> Exercise description: Omit the pictures. Print each entry below exactly.

== == ==

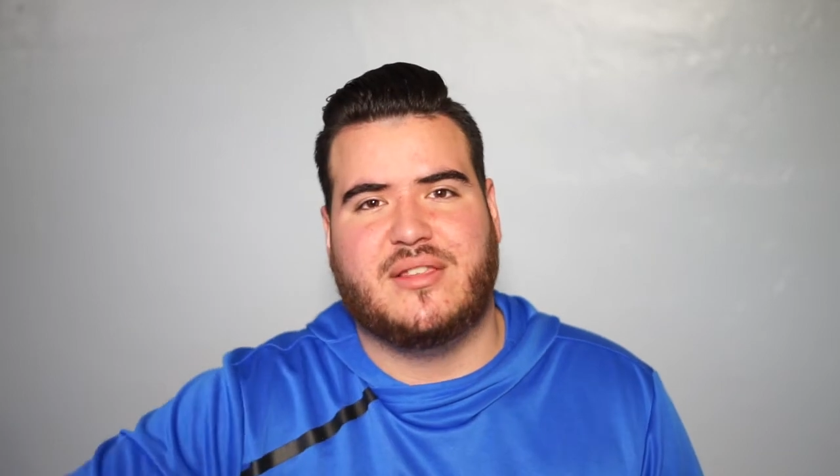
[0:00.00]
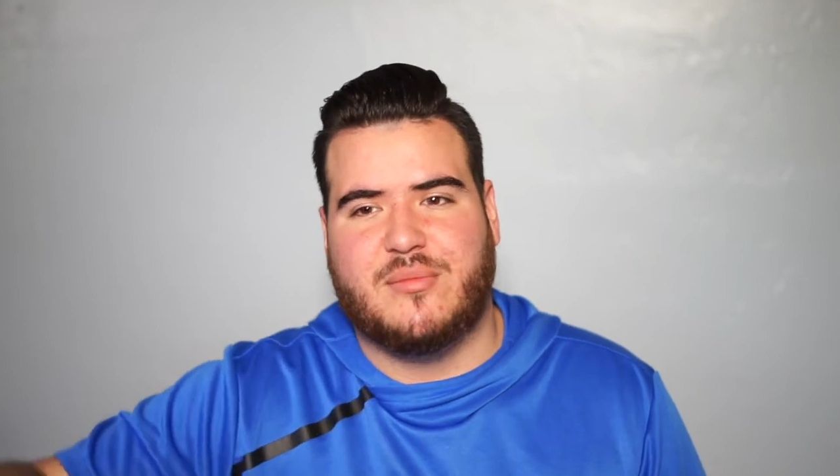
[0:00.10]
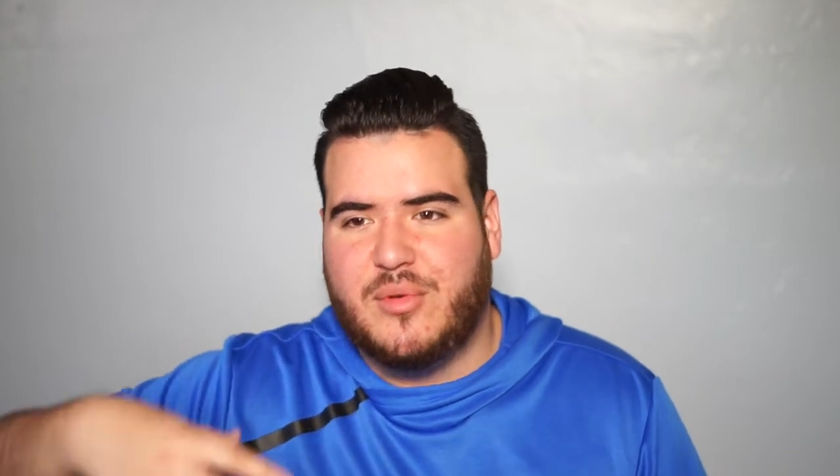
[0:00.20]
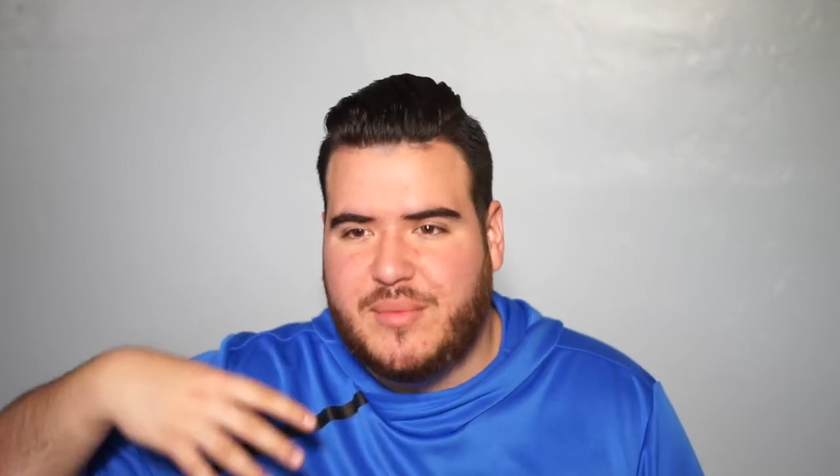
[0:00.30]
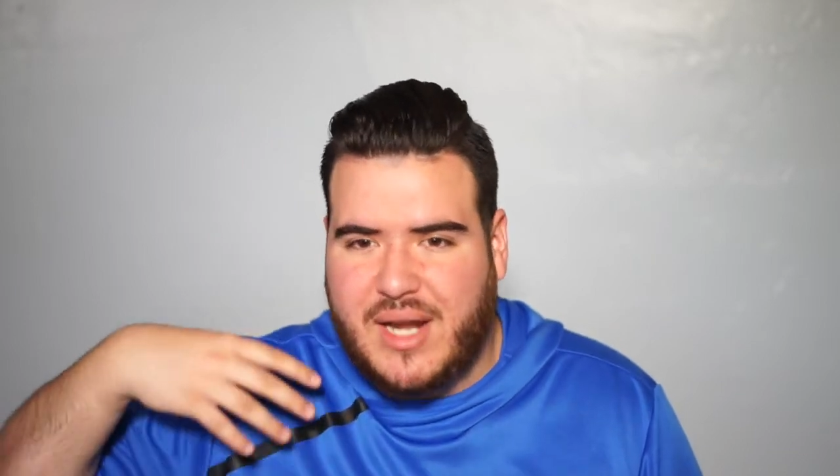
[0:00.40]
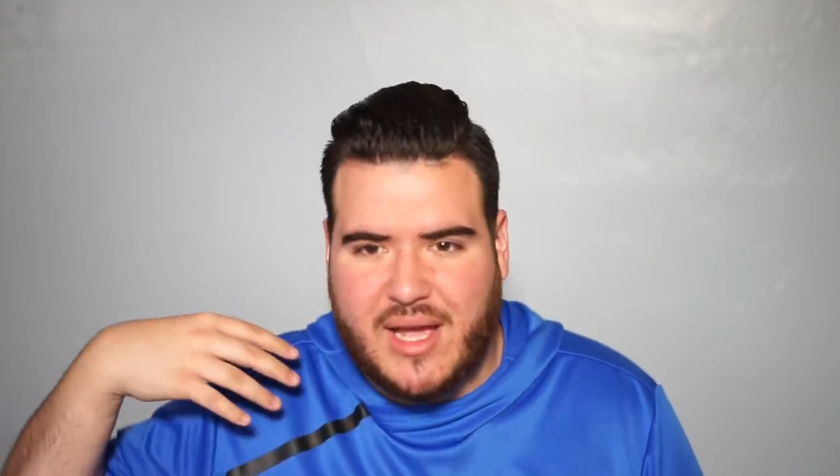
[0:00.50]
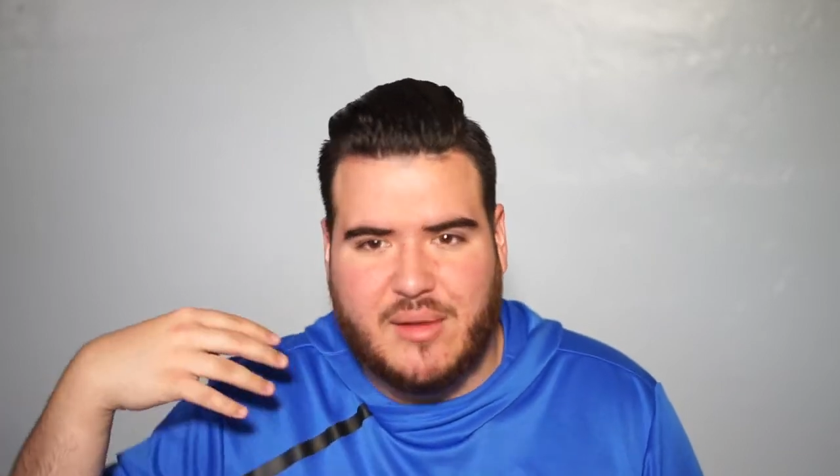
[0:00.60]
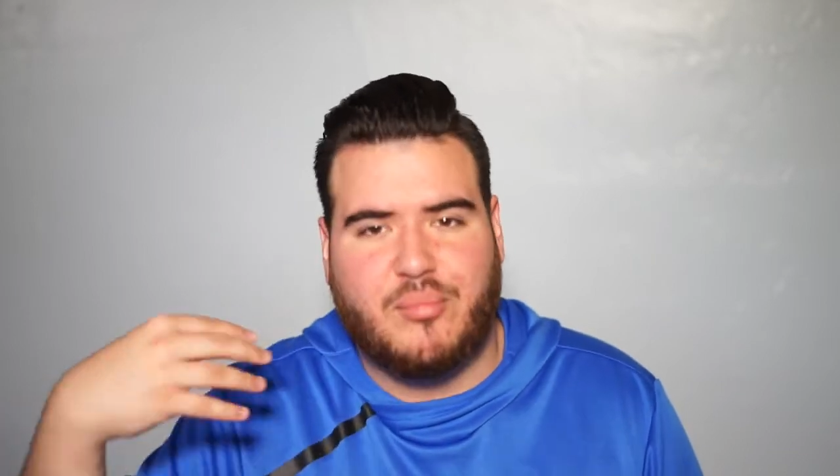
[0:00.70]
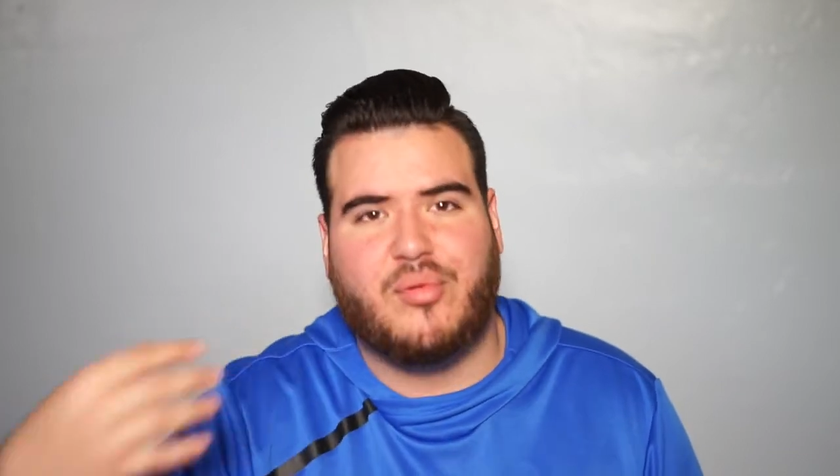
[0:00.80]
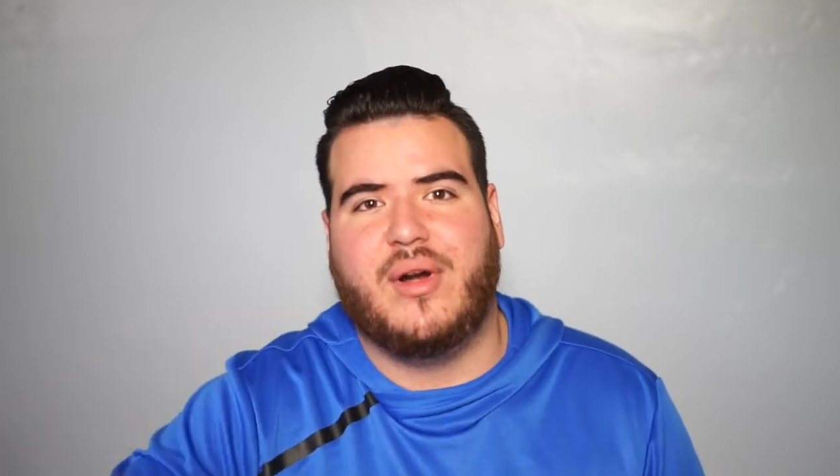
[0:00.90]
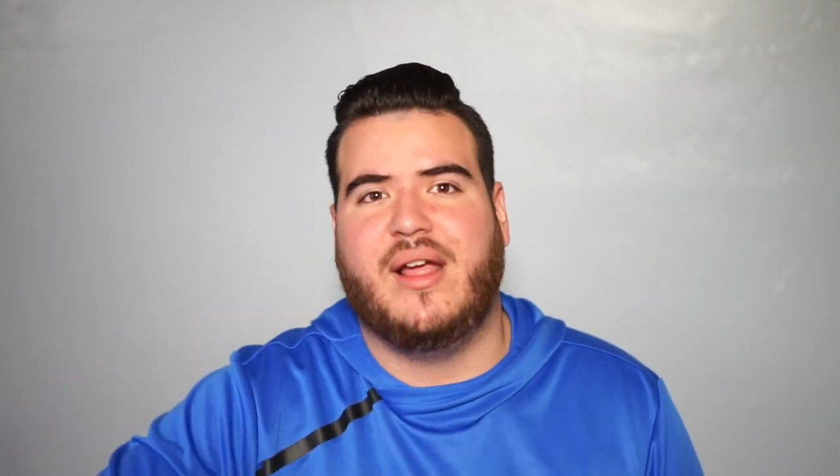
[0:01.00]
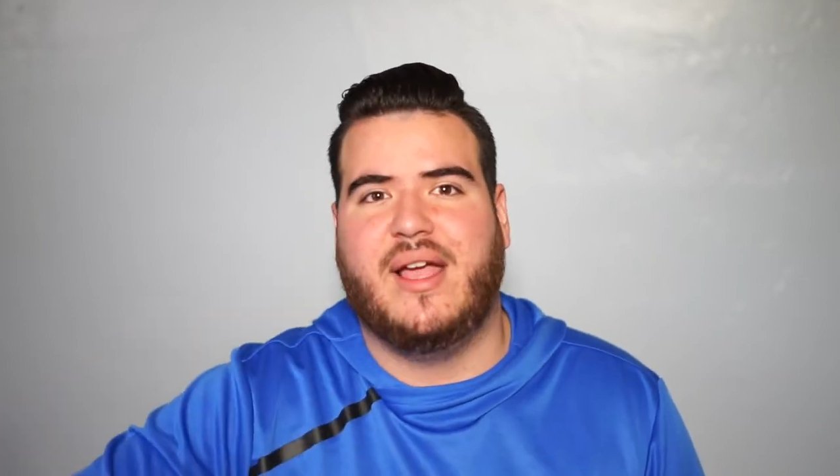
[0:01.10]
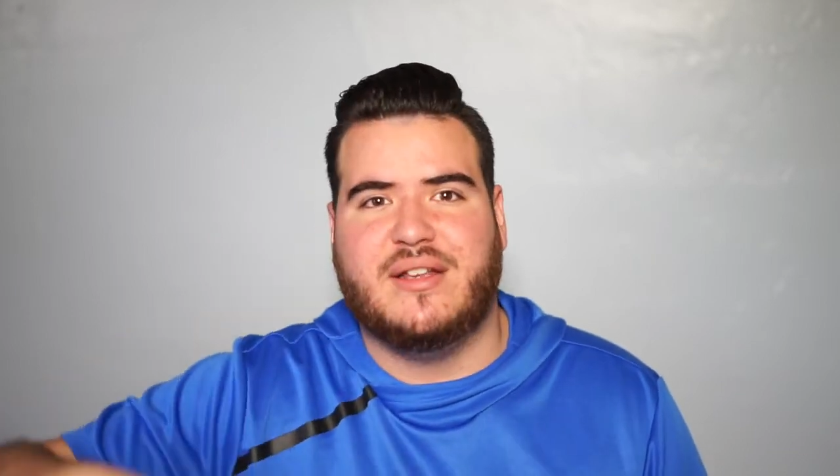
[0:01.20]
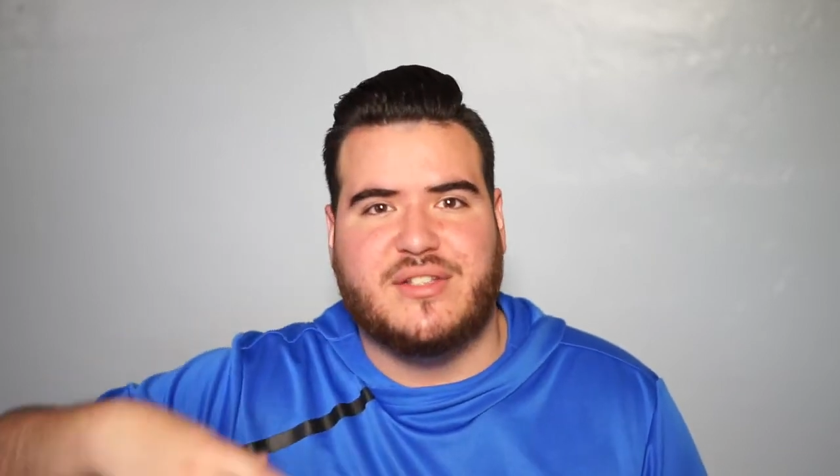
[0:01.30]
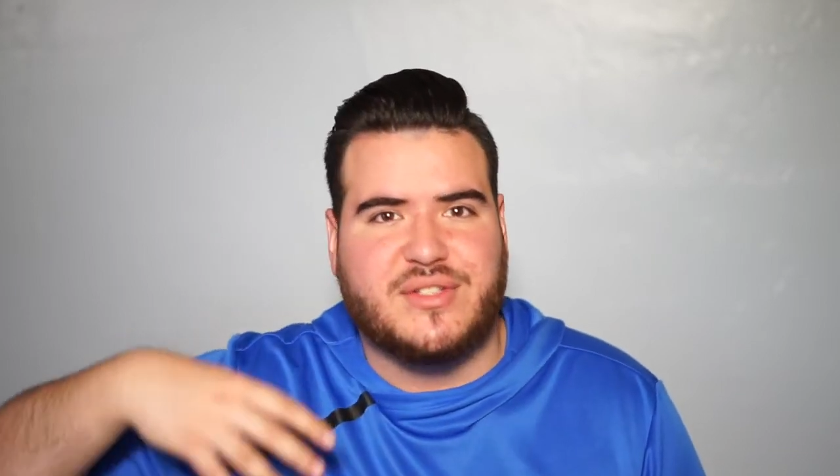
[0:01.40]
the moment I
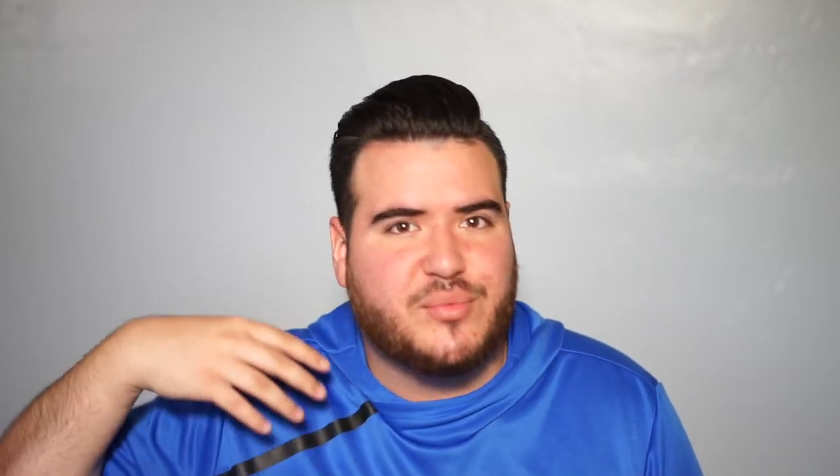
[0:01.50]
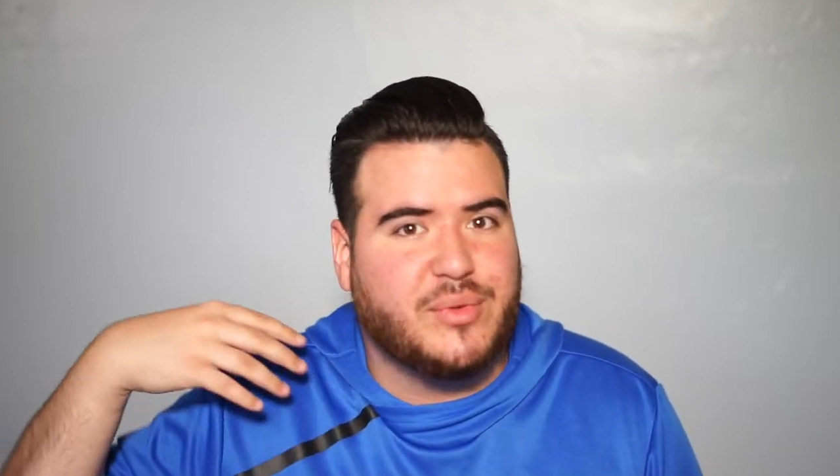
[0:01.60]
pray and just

== == ==

> Completed exercise:
[0:00.00]
[0:00.10]
[0:00.20]
[0:00.30]
[0:00.40]
[0:00.50]
[0:00.60]
[0:00.70]
[0:00.80]
[0:00.90]
[0:01.00]
[0:01.10]
[0:01.20]
[0:01.30]
[0:01.40]
the moment I
[0:01.50]
[0:01.60]
pray and just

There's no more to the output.